便秘になると直腸に長い時間うんちが残った状態が続き、悪臭のガスが大量に発生します。
「呼気口臭」により排出される口臭も増えることになります。
悪玉菌も増えやすくなり、腸内環境の乱れにもつながります。腸内環境が悪化すると
便秘になりやすくなるため、悪循環となってしまいます。
主に小学生の子供はうんちをすることに「恥ずかしい」という意識を抱きがちなため、
学校で便意を催しても我慢することが少なくありません。学校で排便を我慢することによって便がたまり、
たまった便が直腸を広げて便意を感じさせにくくなるという、便秘の悪循環が起きます。
3.食べ物・飲み物
腸内にある食べ物のカスを悪玉菌が分解し、便特有の臭いである「インドール」や「スカトール」という悪臭成分を発生させます。
悪臭成分を含んだガスは腸から血液に溶け込んで全身を巡り、肺に辿りつくと呼吸とともに口から外に排出され口臭になります。
これが、うんち臭い口臭の正体「呼気口臭」です。口がうんち臭い場合の原因は、腸内に潜んでいるのです。
ご説明した通り基本的に“心配のない口臭”ですが、
食べかすを放置していれば臭いは強くなりますし、虫歯のリスクも高まります。

4.口呼吸・ドライマウス
口呼吸によって口内が乾燥し、唾液の量が減少する「ドライマウス」も
口臭の原因となり、近年は子供にも増加しています。
唾液には細菌の繁殖を抑えて口内環境を清潔に保つ役割がありますが、
口呼吸をすると口の中が乾燥して唾液の量が減少し、細菌が繁殖します。
この細菌の塊が歯垢(プラーク)や舌に付着する舌苔(ぜったい)となり、ひどい悪臭を放ちます。
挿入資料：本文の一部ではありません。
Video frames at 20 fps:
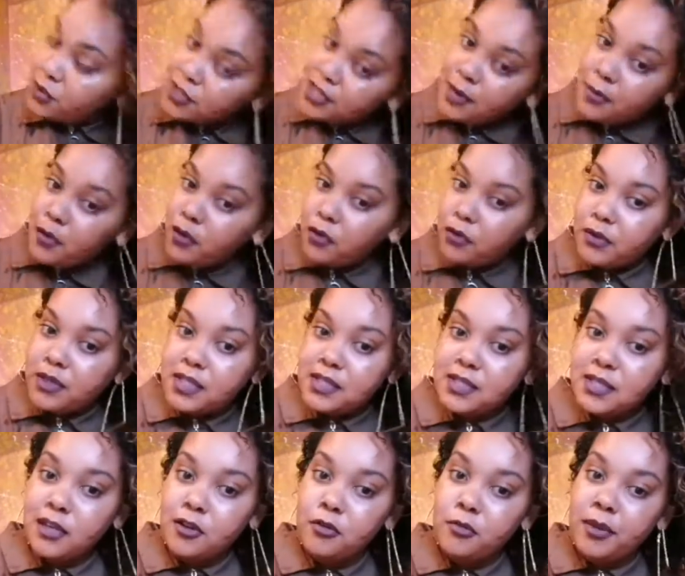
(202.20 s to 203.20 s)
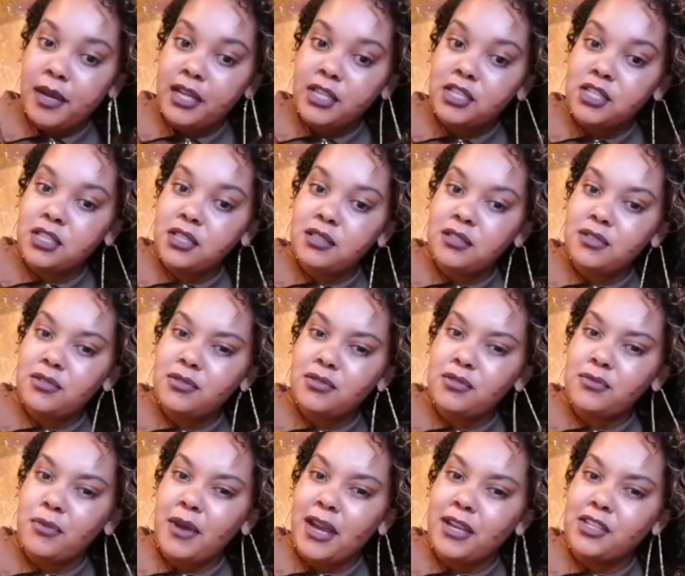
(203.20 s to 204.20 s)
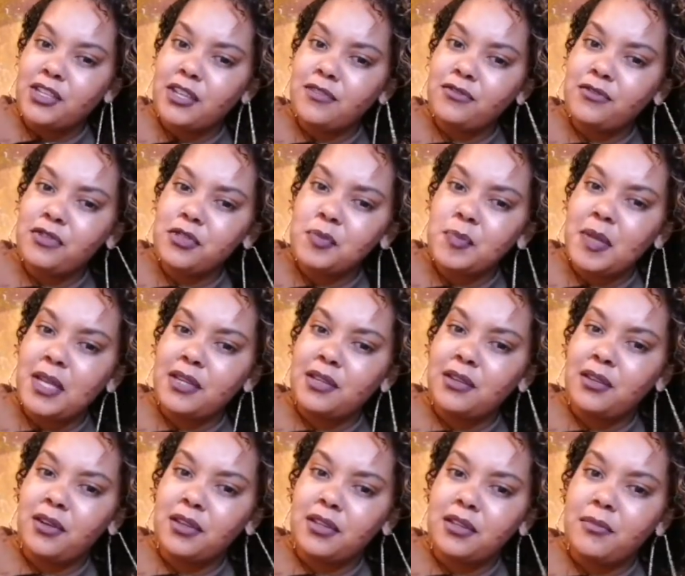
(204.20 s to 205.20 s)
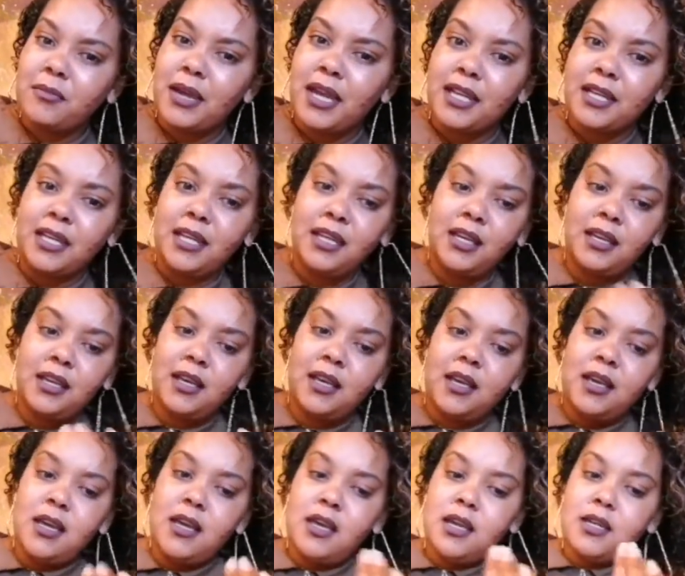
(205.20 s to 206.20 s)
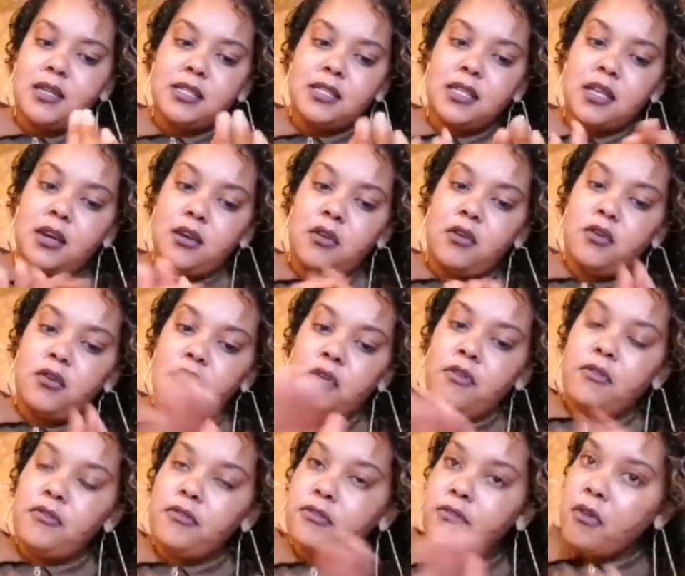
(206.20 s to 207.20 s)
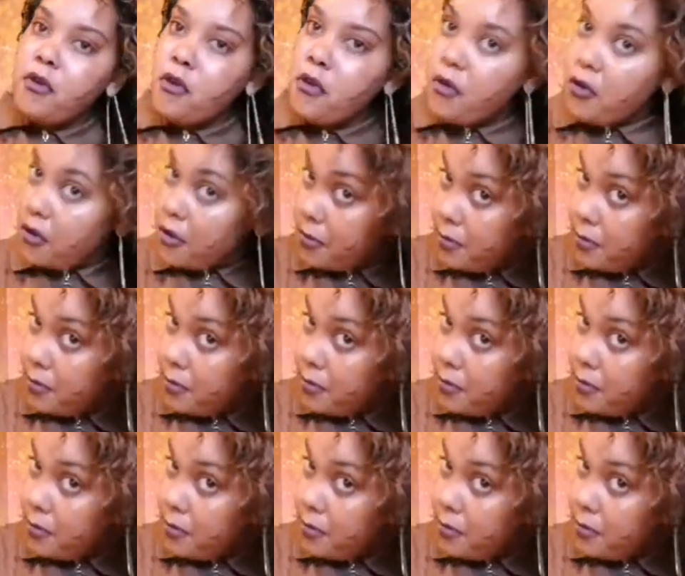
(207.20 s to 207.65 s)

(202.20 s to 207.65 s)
because I'm always low budget, because why do you have to spend a lot of money? So for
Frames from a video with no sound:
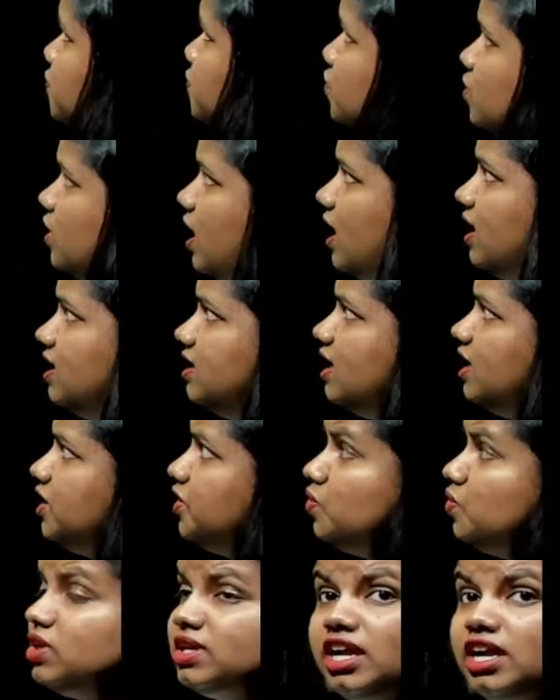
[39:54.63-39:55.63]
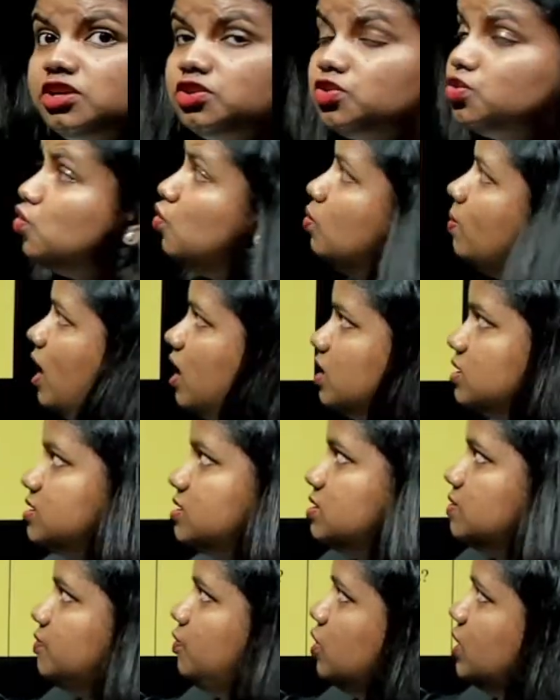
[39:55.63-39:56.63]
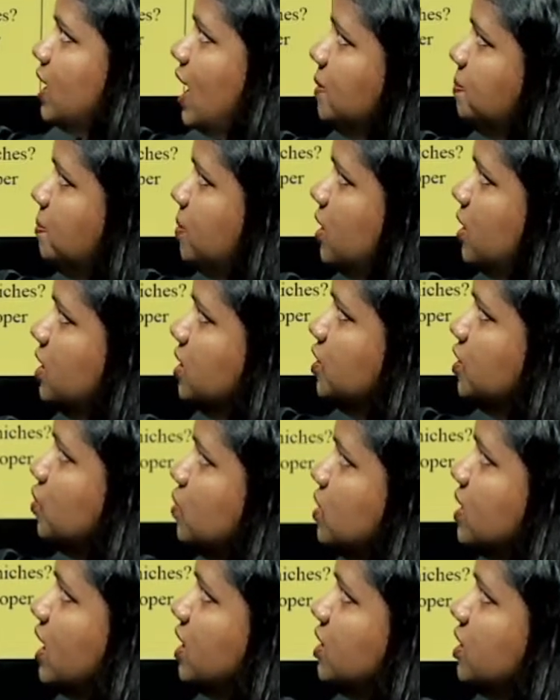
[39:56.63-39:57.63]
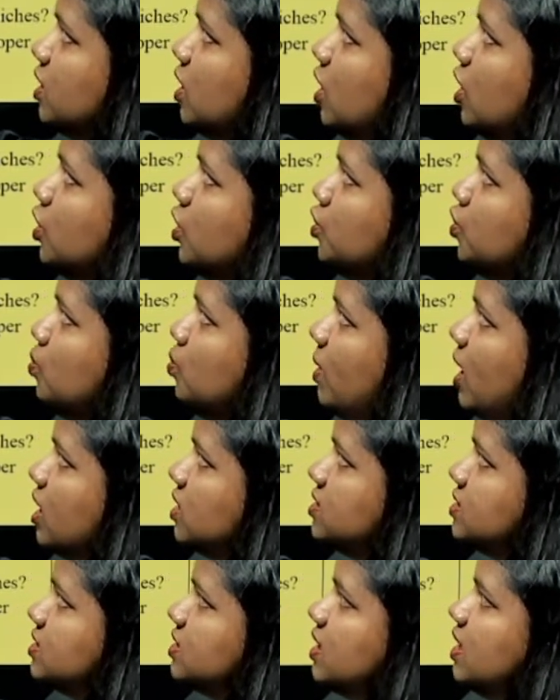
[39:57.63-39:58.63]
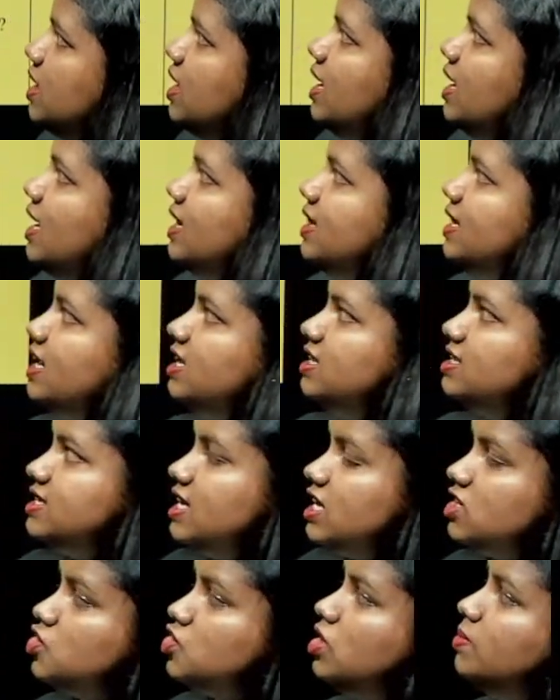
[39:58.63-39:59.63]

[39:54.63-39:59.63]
you write that, you will get 2 marks. For that part, you will get 2 marks. Then, sexual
歯垢や舌苔といった細菌が増えると、口臭だけでなく虫歯や歯肉炎になる危険性が高まります。
子供が口呼吸をする原因には、
・口回りの筋力が弱くて「お口ポカン」状態になっている
・風邪やアレルギー性鼻炎による鼻づまり、アデノイド(咽頭扁桃)が肥大して鼻の通りが悪くなっている
・姿勢が悪く、肺へ空気が効率的に送られないために口での浅い呼吸が増える
などが挙げられます。
5.生理的な現象
起床直後や緊張時に強くなる口臭です。
こちらも基本的に“心配のない口臭”です。
子供の口臭の原因は鼻づまりのケースも多い!?
子供の口臭が強い気がする、けれど虫歯はないし、歯科医院で定期検診も受けている…
そういった場合に考えられる原因が鼻づまりを伴う疾患です。
アレルギー性の鼻炎・喘息・慢性副鼻腔炎(蓄膿)・アデノイド肥大などがこれに該当します。
慢性的な鼻づまりは、しばしば口呼吸を引き起こします。
さらに口呼吸は口腔の乾燥や歯並びの乱れにつながることがありますので、
根本的な原因である病気はしっかりと治しておくことが大切です。
子供の口臭の歯医者でできる対策方法
歯科医院で受けられる口臭対策として、以下のようなものがあります。
椎名町駅えがお歯科でも対応しておりますので、お気軽にご相談ください。
- 虫歯の治療
- クリーニング、歯石取り
- セルフケア、仕上げ磨き指導
簡単に「口が臭い」と言っても、原因と解決策はこのように様々なのです。
当院でご相談くださったお子様のほとんどは鼻詰まりによる口呼吸が口臭を引き起こしておりました。